Multiplayer challenges are not just for the young as older generations join the action, Wang Qian reports.

Communicating over a headset with her fingers flying across the keyboard, Yang Xiurong, 53, is a formidable participant in the popular multiplayer online battle arena Honor of Kings, also known as Arena of Valor.

Teamed with her daughter Wu Sijia, 29, Yang made a name for herself in a suitably combative tournament held in Chengdu, Southwest China's Sichuan province, in 2022.She was awarded the title of the most valuable player in a match for her outstanding performance operating the support hero Yaria during the event.

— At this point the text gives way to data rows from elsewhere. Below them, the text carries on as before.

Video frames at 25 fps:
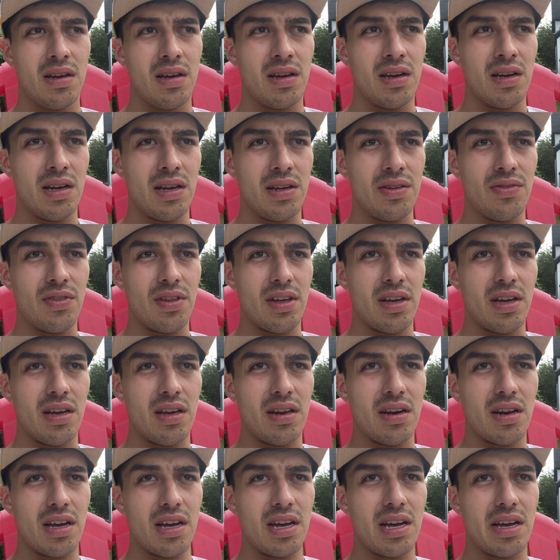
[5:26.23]
And then
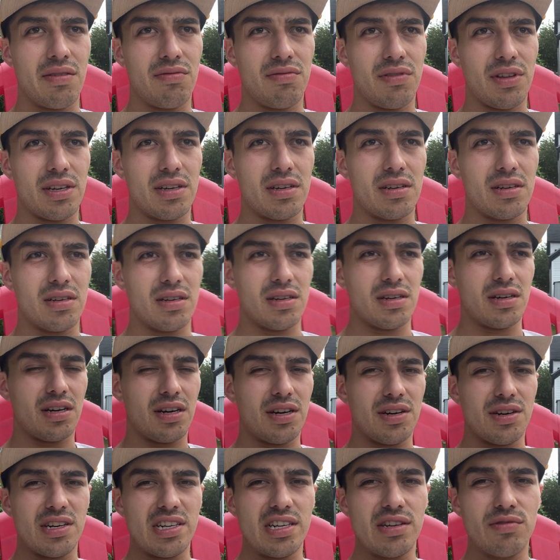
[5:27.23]
I have like a
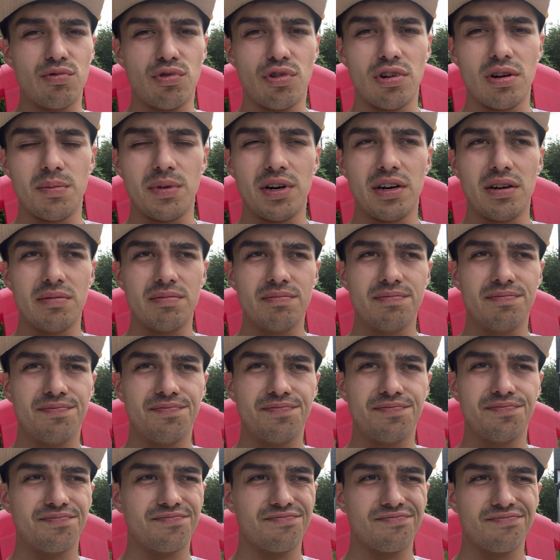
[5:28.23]
knee warmer,
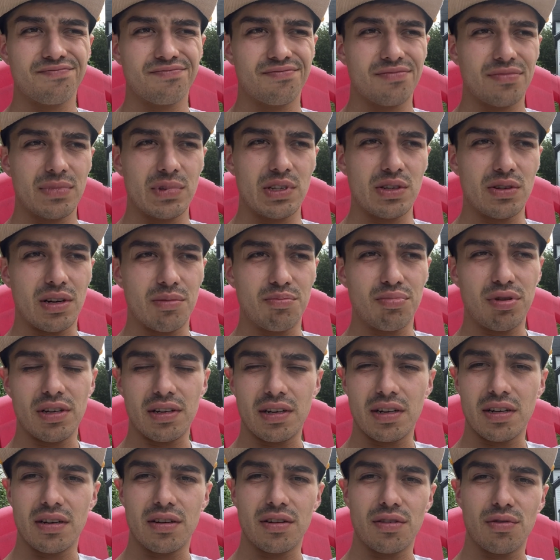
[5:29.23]
so I plug
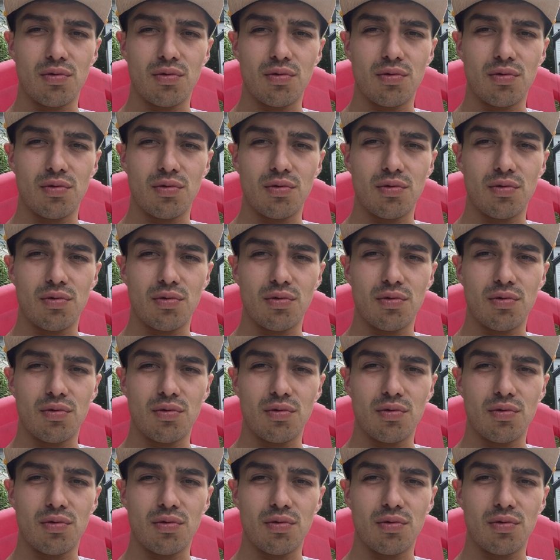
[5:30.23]
it into the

"Just like square dancing, mobile games are a way of entertainment, which should not be limited by age. For people who are getting old, like me, we can still feel young," Yang says.

She has gone viral on microblogging platform Sina Weibo after her passion for the video game made national headlines. The story was viewed more than 35.6 million times. A netizen named Chenxi comments that it is "the ideal life after retirement".

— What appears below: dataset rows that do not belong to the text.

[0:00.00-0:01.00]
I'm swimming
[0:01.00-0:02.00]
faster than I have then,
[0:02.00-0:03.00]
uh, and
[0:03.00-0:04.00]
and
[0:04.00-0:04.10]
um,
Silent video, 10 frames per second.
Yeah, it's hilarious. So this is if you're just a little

Early last year, sponsored by food delivery platform Meituan Waimai, Qin Yuliang, 53, Ge Xiaoxiang, 56, Zou Xiaodong, 60, Fang Weihua, 56, and Yang as the captain, set up their team called Xiyanghong (Sunset Red) to play against young gamers across the country. Receiving a month's training from coach Zhou Haoqi, they were invited to compete against a professional team — the Hero Jiujing E-sports Club in Nanjing, Jiangsu province, in April last year.

Although they lost the game, Xiyanghong's performance on the online battlefield still challenged the competitive gaming stereotypes of esports seen as a young man's game, with professional players considered "over the hill" in their 20s.

For Yang, "what matters is not winning or losing, but the happiness that the team enjoyed together in the game".

With gaming selected as an official medal event at the 19th Hangzhou Asian Games, the country's video game player population grew to a record 668 million by the end of June last year, according to statistics from industry association China Game Industry Group Committee.

There have been long-standing arguments about whether or not children and adolescents should be allowed to play video games. While many Chinese parents strictly control their children's screen time in the internet age, Yang's case provides a different perspective on how parents and children can bond through video games.